**Data records**
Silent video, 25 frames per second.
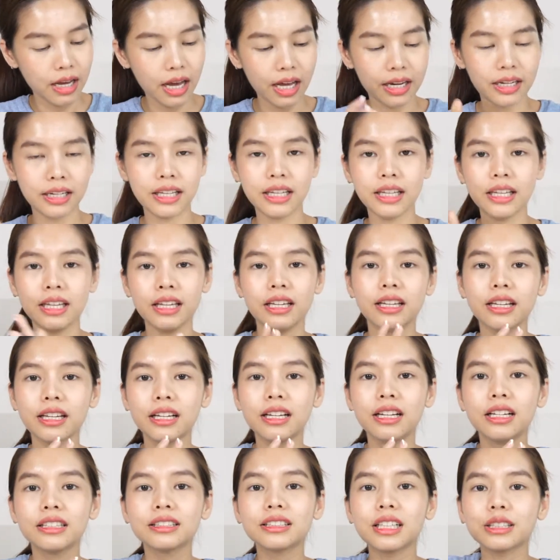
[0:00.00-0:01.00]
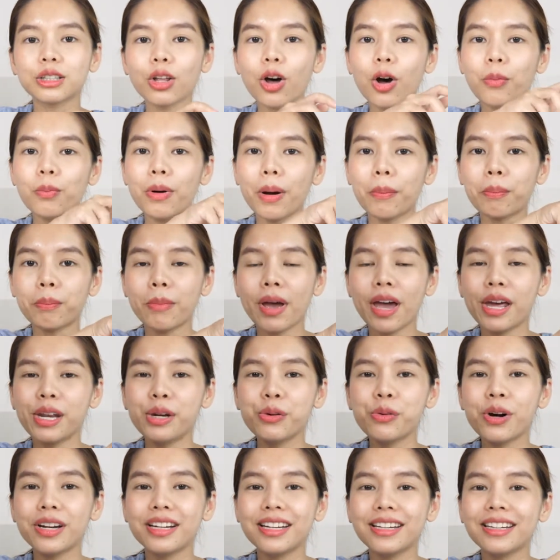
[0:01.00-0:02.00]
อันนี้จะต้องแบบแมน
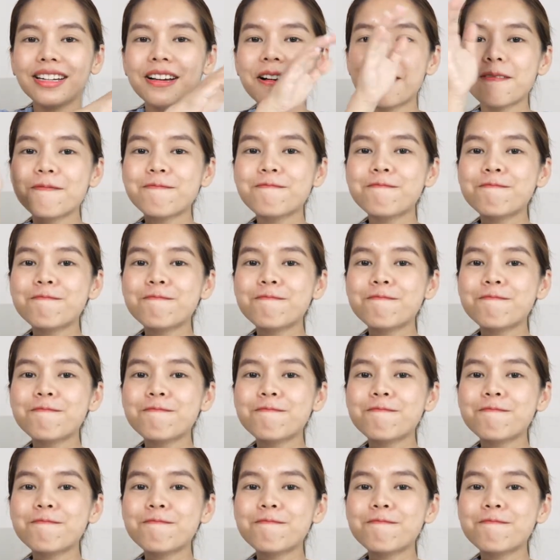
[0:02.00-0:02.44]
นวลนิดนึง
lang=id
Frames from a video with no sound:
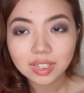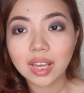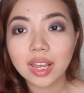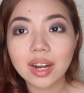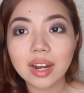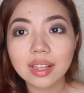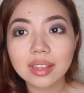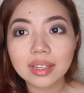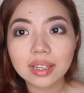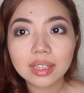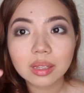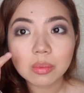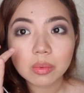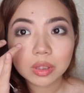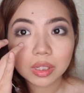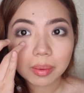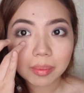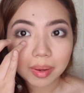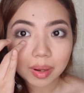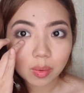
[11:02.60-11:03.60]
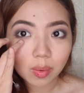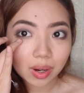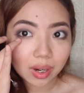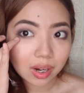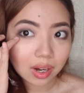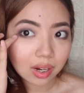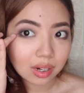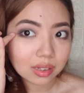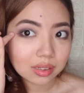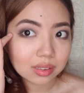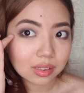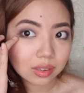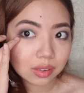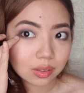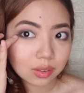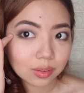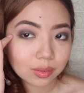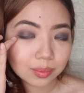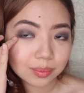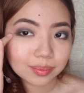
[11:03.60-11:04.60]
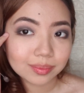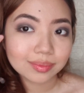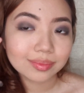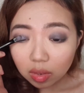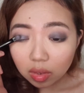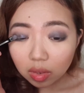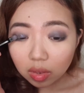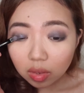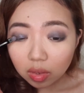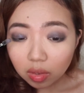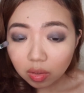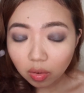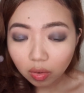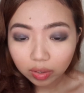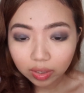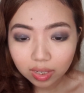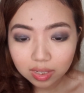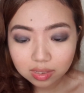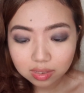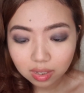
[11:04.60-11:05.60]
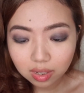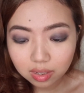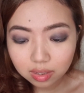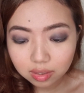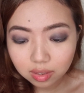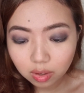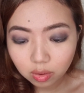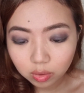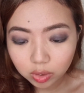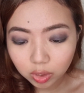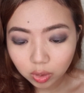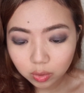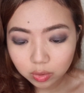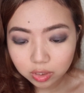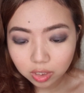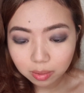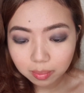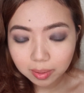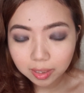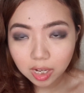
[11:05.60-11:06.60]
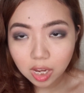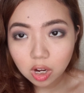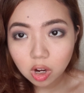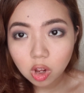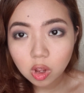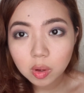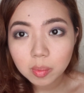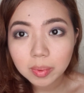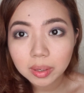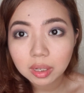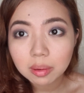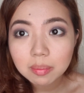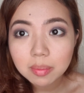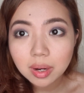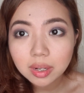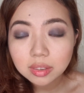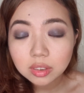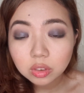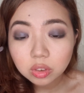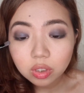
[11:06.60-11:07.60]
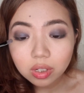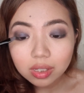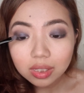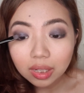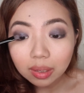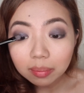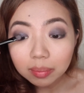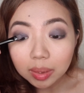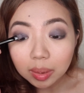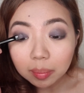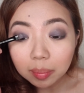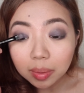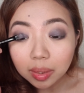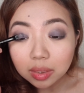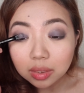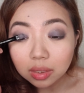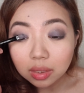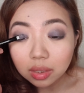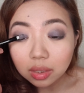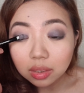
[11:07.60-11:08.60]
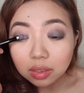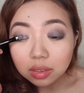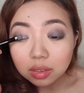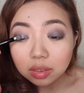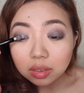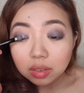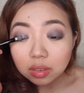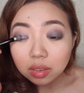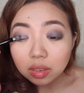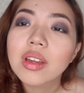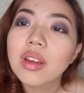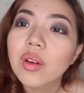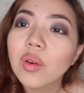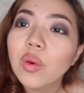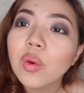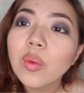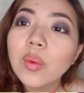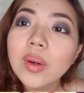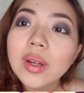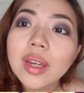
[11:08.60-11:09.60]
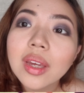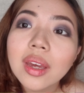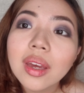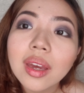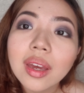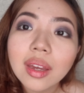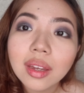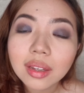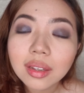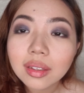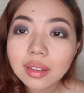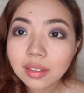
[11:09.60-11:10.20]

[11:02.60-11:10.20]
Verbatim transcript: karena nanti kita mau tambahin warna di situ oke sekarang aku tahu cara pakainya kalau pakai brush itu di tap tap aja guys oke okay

**HOW TO COMPLETE THIS TASK**
Lines with "video" in the records above: copy every one of them.

**ANSWER SPACE**
Silent video, 25 frames per second.
Frames from a video with no sound:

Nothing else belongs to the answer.